> [Requirement]
Write out the data below exactly as given, without any of its pictures.
Study material START
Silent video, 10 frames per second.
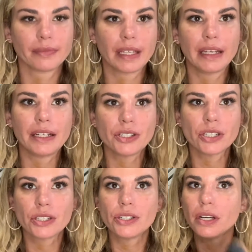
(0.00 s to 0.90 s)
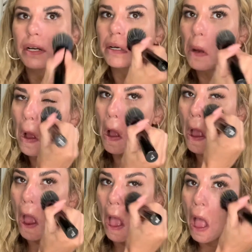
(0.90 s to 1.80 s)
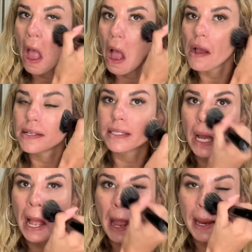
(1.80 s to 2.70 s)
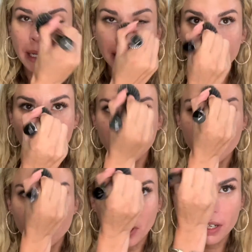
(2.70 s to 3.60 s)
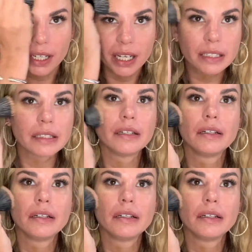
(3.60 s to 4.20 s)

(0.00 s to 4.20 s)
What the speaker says: And it just took a tiny bit of product,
Study material END
> [Solution to this exercise]
Silent video, 10 frames per second.
(0.00 s to 0.90 s)
(0.90 s to 1.80 s)
(1.80 s to 2.70 s)
(2.70 s to 3.60 s)
(3.60 s to 4.20 s)

(0.00 s to 4.20 s)
What the speaker says: And it just took a tiny bit of product,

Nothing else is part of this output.